* ACTIVITY:
Data follows below. Repeat exactly the lines between the line holding "[4.50-5.50s]" and the line holding "[12.00-13.00s]", inclusive, and nothing more; drop pictures.

* Entries taken from a collection:
┌────────

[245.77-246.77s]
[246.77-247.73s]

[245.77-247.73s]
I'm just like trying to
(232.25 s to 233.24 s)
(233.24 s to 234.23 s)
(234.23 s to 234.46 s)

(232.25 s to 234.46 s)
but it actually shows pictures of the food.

└────────
┌────────

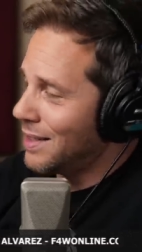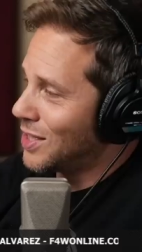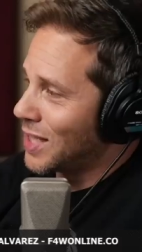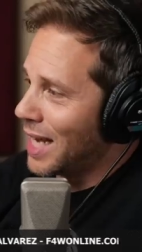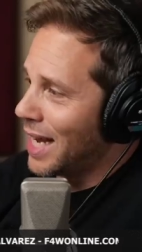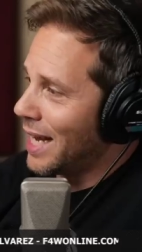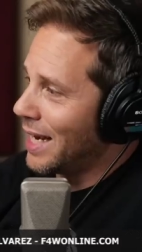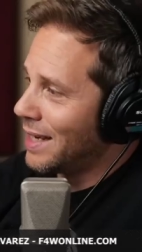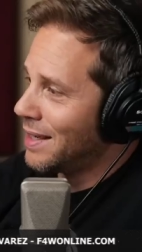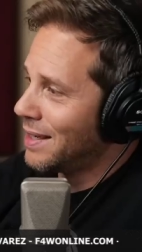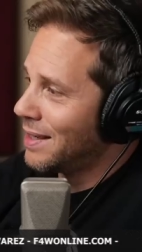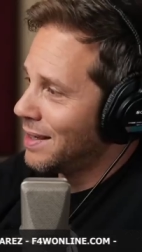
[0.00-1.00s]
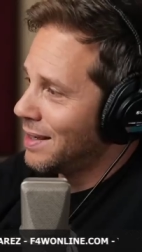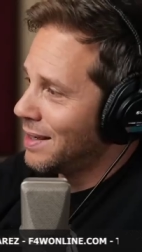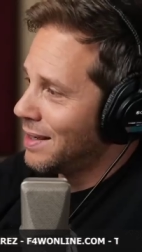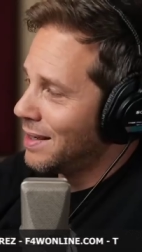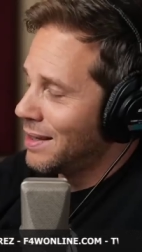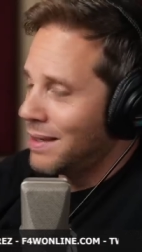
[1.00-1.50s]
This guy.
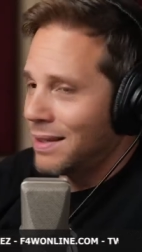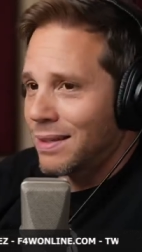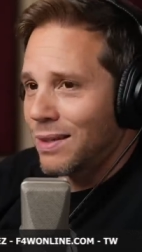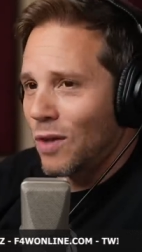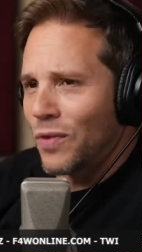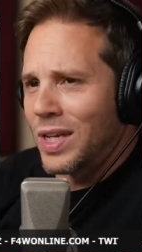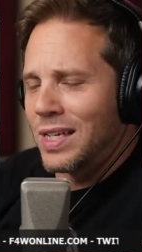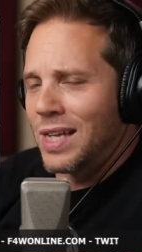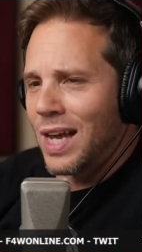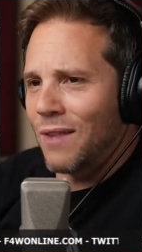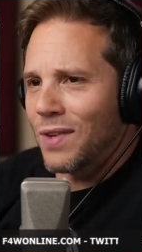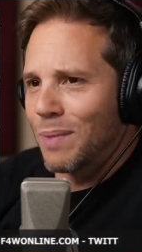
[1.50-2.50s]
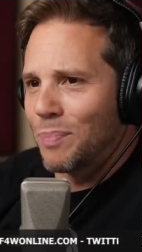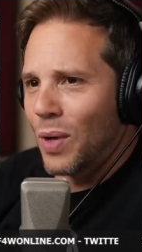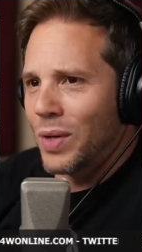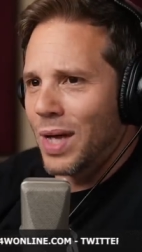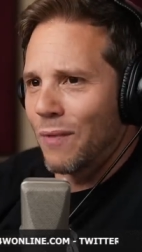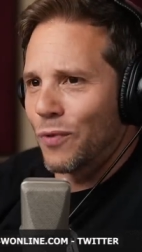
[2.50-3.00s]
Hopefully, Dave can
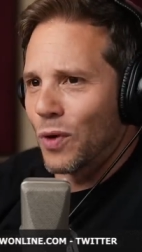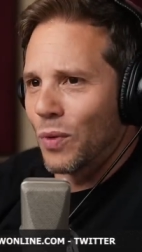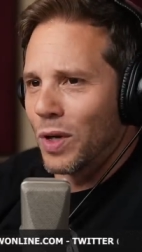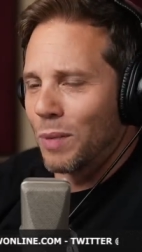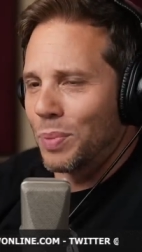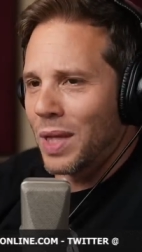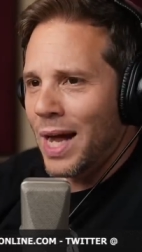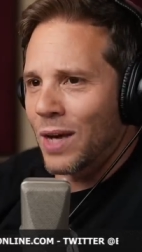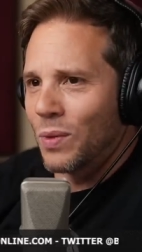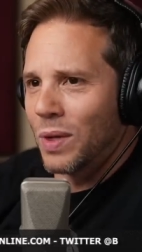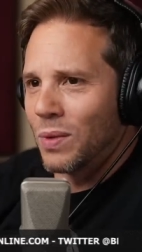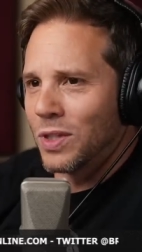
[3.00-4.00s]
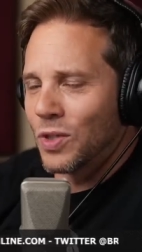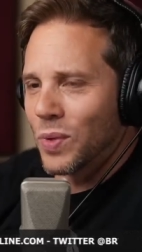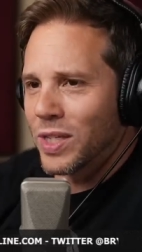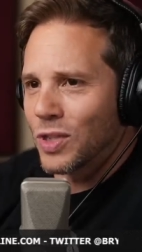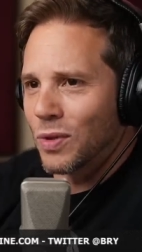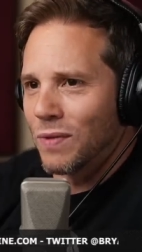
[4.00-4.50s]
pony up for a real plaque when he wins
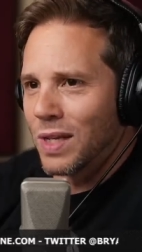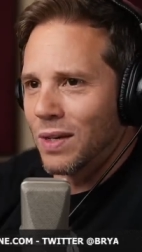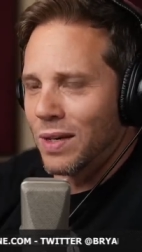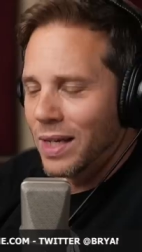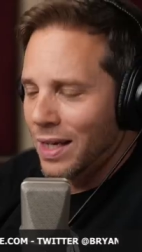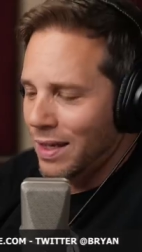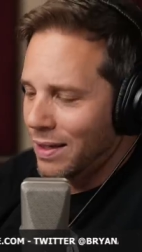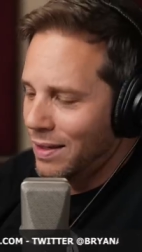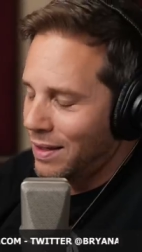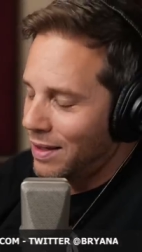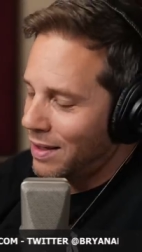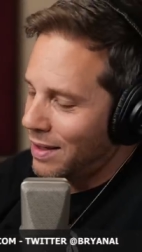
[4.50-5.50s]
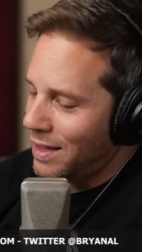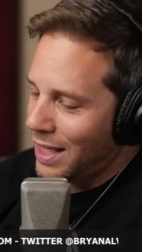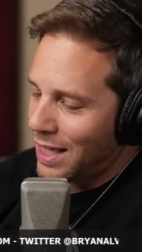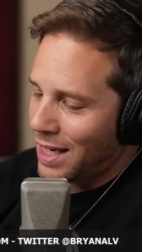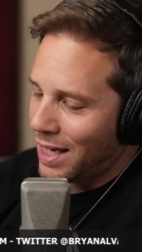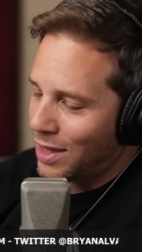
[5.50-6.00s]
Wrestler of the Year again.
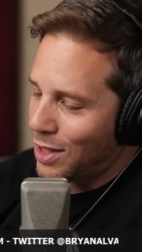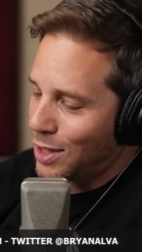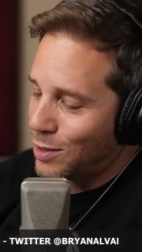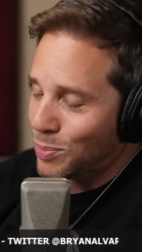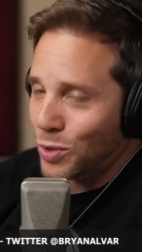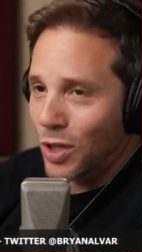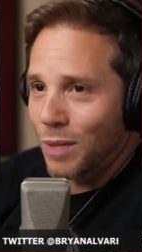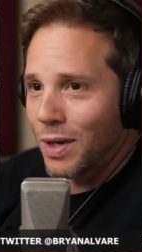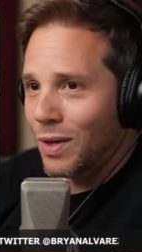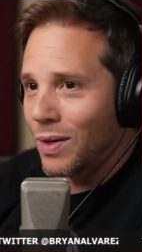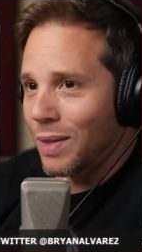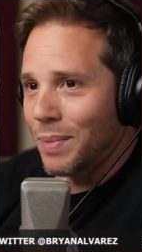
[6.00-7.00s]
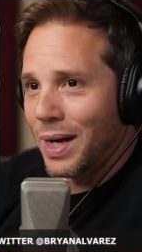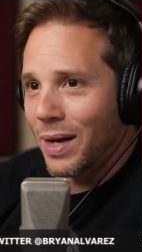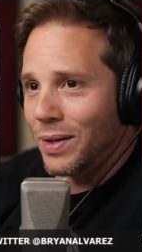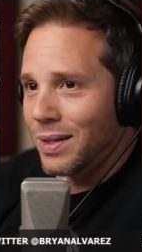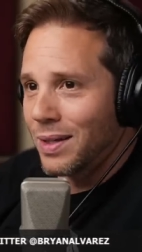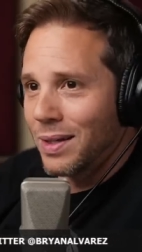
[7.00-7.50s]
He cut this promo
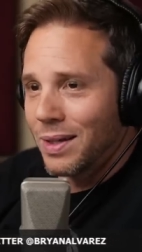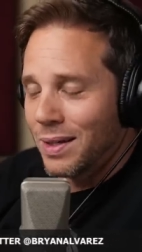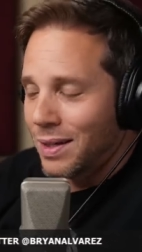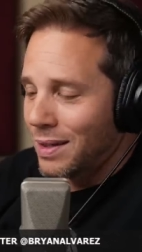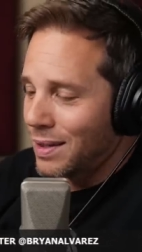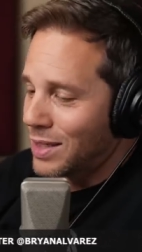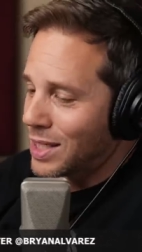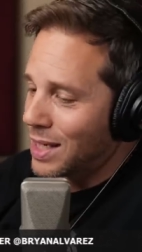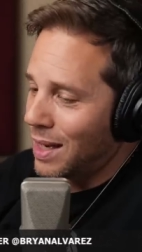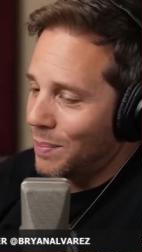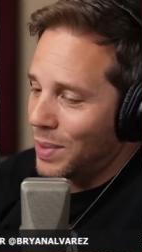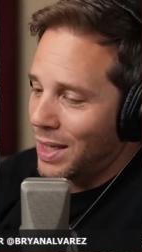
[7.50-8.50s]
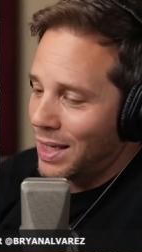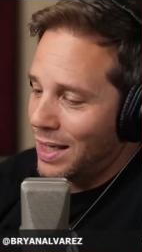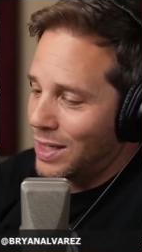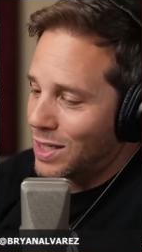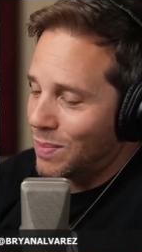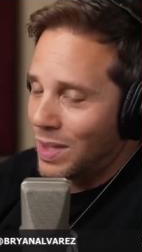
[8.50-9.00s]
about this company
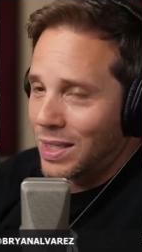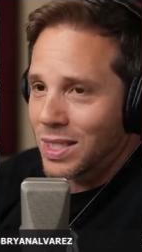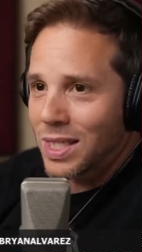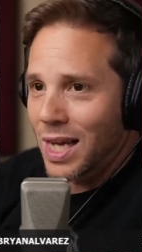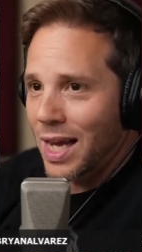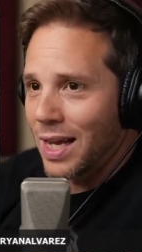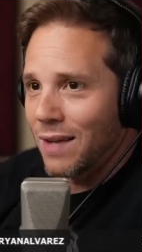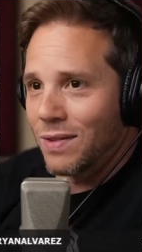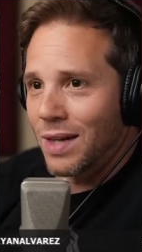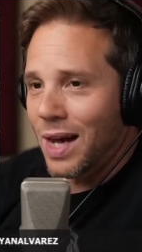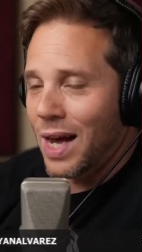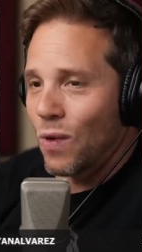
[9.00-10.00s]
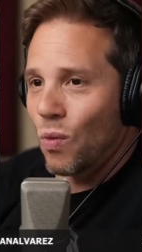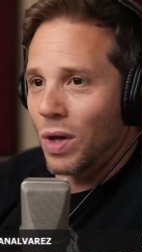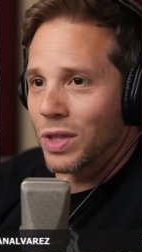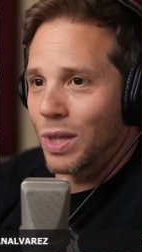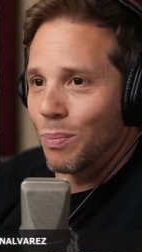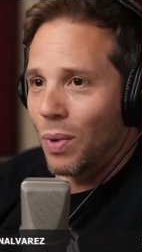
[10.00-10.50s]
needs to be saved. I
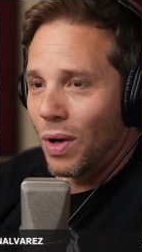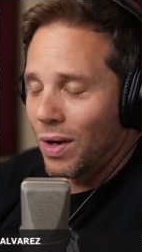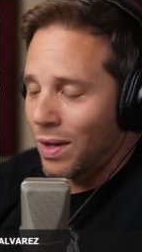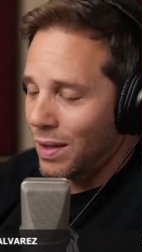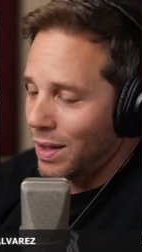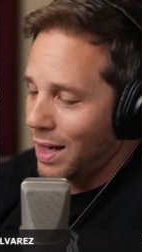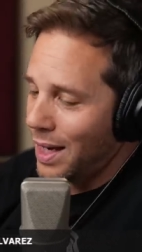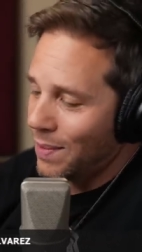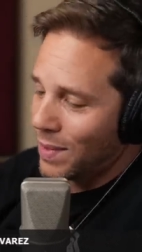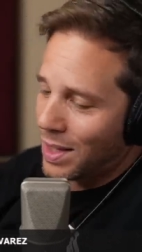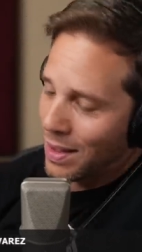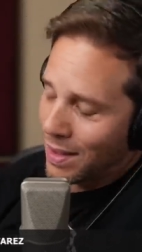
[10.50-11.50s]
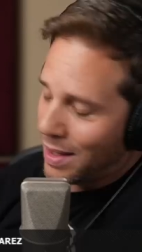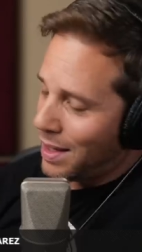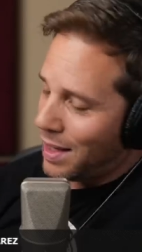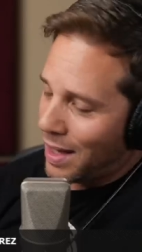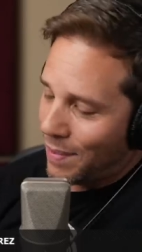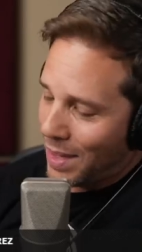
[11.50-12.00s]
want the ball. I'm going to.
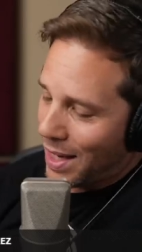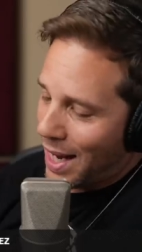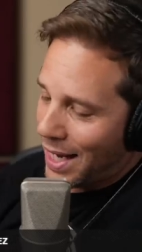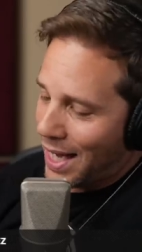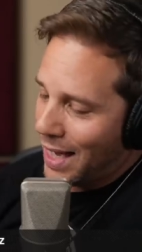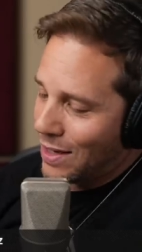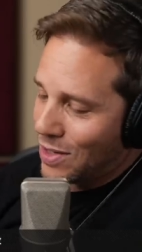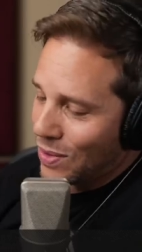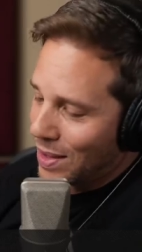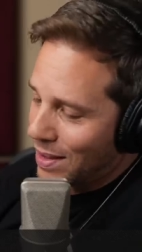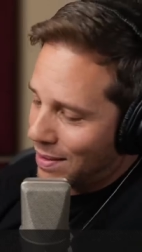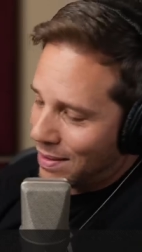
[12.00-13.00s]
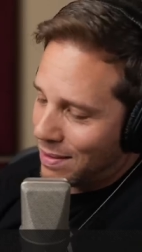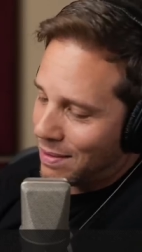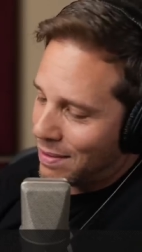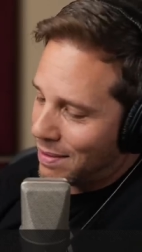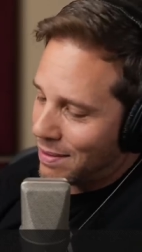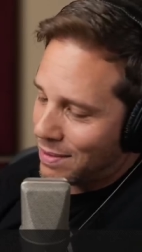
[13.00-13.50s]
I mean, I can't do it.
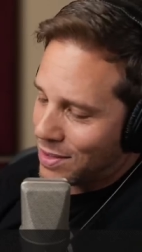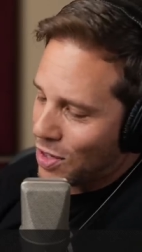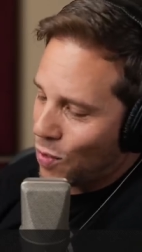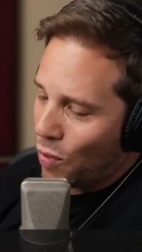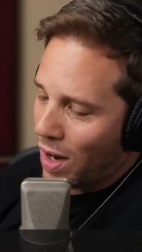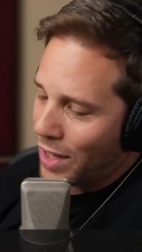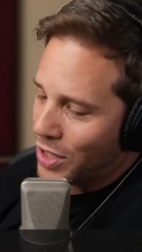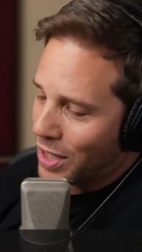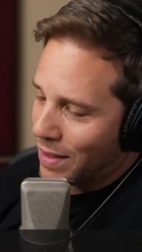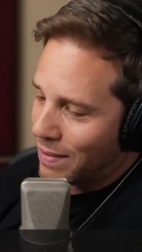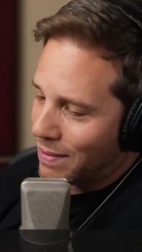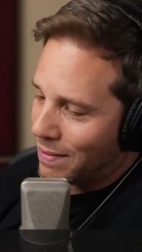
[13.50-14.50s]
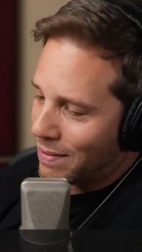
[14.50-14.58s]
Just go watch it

└────────

* RESULT OF THE TASK:
[4.50-5.50s]
[5.50-6.00s]
Wrestler of the Year again.
[6.00-7.00s]
[7.00-7.50s]
He cut this promo
[7.50-8.50s]
[8.50-9.00s]
about this company
[9.00-10.00s]
[10.00-10.50s]
needs to be saved. I
[10.50-11.50s]
[11.50-12.00s]
want the ball. I'm going to.
[12.00-13.00s]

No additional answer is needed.